Three or four years ago, if you’d told me the future of the Brazilian Grand Prix was under threat, I would have been more than a little upset.

Sure, the race had its problems - I was behind Jenson Button in traffic during that 2010 attack which made quite an introduction to the country - but there was a certain shambolic charm to the dilapidated facilities, and who can argue with the track itself?

Singapore V4, F1,

But since then the security problems have got worse. I got sick of waiting in the dark for taxis, standing in the middle of a favela holding a laptop bag, feeling like a neon target. When the circuit moved the press room from its birdseye view of the track, with 360 degree views (the space was given over to the Paddock Club following the paddock refurbishment), and put the press in an underground bunker halfway down the hill to the car park, I quit Brazil.

And now it looks as though Formula 1 will be doing the same with the 2019 edition of the race the last under the current contract and no sign of a new deal on the cards.

There has been talk of moving the race to a facility currently under construction in Rio de Janeiro, also rumoured to be looking to attract MotoGP back to the country, but in recent years Rio has been an even more fraught city than Sao Paulo, with rival gangs escalating violence.

A forthcoming change in leadership – the hardline right-winger Jair Bolsonaro was elected in October, and will assume office on 1 January – could see a crackdown on gang activity in the city, but as things stand Rio is no safer an option for a grand prix than Sao Paulo.

Not only is the race in trouble, but so too is Brazilian involvement in the sport which could have even more worrying ramifications for F1 in a country stepped in glorious history and idols.

Sergio Sette Camara (the gloriously nicknamed ‘seven bedrooms’) may have boosted hopes with a McLaren reserve driver announcement, along with yesterday’s news from Haas signing Pietro Fittipaldi (grandson of two-time F1 world champion Emerson) as a 2019 test driver, but neither will be a full-time race driver and nor likely to become one in the near future.

The 2019 season will be the second in a row without a Brazilian racer on the grid, when at least one Brazilian had been a constant presence since 1970.

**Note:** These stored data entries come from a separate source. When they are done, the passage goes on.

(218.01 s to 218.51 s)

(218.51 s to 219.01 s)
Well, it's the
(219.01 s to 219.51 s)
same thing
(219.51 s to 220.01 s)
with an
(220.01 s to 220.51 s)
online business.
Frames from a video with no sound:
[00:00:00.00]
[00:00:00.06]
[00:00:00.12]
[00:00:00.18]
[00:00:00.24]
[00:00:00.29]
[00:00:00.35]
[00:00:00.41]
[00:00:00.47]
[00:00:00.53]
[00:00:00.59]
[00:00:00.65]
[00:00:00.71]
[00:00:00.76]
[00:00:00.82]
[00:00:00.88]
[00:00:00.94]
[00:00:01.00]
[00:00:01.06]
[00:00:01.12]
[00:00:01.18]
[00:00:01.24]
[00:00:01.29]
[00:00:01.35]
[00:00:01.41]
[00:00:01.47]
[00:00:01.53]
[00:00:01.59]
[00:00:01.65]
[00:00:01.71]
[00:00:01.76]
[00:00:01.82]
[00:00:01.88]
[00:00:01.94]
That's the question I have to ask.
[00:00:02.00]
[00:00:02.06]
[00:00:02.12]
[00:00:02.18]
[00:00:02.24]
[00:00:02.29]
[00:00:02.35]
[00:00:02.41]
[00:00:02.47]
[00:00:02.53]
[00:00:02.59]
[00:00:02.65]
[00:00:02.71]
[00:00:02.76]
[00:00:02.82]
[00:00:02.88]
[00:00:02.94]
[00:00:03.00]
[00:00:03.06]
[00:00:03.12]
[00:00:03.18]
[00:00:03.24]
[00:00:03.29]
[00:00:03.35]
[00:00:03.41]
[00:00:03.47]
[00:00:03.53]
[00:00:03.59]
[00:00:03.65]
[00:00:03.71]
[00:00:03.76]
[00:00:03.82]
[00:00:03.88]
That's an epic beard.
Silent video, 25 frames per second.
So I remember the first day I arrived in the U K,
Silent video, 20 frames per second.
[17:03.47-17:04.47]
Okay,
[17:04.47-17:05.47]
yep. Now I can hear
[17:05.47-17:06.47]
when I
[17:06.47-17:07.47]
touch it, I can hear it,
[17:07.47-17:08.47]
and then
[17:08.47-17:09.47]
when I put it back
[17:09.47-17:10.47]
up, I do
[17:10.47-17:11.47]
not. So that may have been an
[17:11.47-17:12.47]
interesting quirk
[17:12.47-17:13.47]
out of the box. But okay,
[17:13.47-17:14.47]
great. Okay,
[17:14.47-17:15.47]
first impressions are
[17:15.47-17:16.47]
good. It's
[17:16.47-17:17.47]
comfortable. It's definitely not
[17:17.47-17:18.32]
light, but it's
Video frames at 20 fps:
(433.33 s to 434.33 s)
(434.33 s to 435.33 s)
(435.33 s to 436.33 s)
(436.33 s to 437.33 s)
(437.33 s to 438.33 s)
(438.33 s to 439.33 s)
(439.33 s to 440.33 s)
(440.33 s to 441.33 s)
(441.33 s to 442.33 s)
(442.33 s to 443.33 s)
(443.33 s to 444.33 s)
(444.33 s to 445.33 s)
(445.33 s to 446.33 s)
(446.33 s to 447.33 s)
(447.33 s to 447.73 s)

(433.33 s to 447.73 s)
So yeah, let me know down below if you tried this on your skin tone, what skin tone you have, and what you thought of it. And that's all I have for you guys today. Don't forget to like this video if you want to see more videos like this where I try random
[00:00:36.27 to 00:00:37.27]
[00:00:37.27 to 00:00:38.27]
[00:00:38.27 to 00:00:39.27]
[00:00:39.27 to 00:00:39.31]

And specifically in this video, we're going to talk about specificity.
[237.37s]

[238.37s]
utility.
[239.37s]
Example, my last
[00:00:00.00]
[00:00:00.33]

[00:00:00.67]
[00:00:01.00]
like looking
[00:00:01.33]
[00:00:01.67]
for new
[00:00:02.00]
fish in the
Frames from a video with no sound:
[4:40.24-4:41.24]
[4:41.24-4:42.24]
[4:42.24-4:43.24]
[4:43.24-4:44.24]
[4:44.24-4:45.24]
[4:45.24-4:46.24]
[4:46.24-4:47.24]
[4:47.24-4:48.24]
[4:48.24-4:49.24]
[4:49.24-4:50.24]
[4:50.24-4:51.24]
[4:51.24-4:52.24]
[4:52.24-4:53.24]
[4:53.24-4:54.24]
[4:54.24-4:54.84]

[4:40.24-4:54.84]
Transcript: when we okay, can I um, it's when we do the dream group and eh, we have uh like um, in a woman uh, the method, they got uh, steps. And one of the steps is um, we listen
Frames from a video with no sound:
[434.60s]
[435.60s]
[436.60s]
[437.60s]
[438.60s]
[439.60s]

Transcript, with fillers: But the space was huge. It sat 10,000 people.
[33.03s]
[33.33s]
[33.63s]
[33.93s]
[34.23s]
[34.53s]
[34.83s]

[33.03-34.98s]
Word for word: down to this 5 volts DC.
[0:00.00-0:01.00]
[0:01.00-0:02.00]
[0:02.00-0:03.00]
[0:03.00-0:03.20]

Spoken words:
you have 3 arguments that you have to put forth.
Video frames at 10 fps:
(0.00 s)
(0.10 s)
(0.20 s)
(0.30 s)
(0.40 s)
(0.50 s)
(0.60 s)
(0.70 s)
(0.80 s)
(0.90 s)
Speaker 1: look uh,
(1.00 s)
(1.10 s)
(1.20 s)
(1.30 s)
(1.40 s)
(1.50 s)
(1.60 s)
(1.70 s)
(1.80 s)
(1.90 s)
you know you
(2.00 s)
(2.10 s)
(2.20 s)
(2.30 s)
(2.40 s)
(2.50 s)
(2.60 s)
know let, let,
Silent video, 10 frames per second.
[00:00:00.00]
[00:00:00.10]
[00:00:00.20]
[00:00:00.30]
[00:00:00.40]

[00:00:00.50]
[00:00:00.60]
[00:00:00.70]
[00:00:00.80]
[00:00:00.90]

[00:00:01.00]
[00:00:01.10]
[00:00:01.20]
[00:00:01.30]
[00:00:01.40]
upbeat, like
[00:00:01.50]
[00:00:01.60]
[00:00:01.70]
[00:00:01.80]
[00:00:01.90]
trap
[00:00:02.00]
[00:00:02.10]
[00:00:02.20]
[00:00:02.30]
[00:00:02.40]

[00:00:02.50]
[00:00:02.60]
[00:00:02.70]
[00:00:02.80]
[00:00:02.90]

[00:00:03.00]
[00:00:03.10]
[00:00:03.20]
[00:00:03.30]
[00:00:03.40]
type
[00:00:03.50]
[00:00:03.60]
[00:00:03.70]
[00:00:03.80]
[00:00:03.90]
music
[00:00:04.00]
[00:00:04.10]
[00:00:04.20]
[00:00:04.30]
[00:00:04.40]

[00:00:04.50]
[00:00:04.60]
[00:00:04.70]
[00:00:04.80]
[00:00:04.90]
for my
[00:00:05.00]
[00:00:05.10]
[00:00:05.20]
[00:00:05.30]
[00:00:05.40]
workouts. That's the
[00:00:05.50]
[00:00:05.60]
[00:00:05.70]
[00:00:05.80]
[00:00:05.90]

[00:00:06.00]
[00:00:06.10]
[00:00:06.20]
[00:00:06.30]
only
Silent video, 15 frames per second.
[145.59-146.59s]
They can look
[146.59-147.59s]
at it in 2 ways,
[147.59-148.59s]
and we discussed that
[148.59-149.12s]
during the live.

Nor is there a clear superstar on the way up. Newboys Sette Camara at McLaren and Fittipaldi at Haas plus fellow Piquet offspring are working their ways up through the ranks, but none are knocking on the door of F1 just yet.

While the loss of Interlagos will surely be felt – the track has been home to a host of good races, not least those held in the wet – the F1 calendar is continuing to expand, and this week it was confirmed that a Hanoi street race would be added to the roster in 2020.

The Vietnamese Grand Prix will mark the first new addition to the calendar under the new F1 ownership, although the road to this race was first paved in the Ecclestone era, when Heineken was brought into the fold as a sponsor of the sport.

Vietnam is a key market for Heineken, one of the fastest growing in Asia, and when Gianluca di Tondo announced the F1 partnership in Montreal in 2016 he named a Vietnamese Grand Prix as a dream race.

While the initial discussions were held by the Ecclestone regime, the Vietnamese Grand Prix ticks all of the boxes on F1’s calendar wish list: a street race in a destination city, in a country both appealing to tourists and amenable to calendar clustering, and has the capacity to become a Superbowl-scale event with private financing and sponsor support.

No wonder those at Liberty Media were eager to push this race through as its first new event.

A heartening element of the generic press release announcing the Vietnamese race came thanks to Nguyen Viet Quang, Vice Chairman and CEO of race promoter Vingroup, who said, “an essential part of this collaboration has been making sure that we not only showcase the city of Hanoi but also deliver an exciting race for Formula 1 fans in Vietnam and around the world.”

Showcasing the city is exactly what new races should be aiming for (as well as providing good racing, although that should go without saying). Highlighting local culture is what makes the Mexican Grand Prix such a special event, and if the Vietnamese race promoters are going to take a leaf out of that book and provide us with an event that is unmistakably Vietnamese in flavour, then they are already off to a very good start. Where that leaves the Brazilian event remains unclear.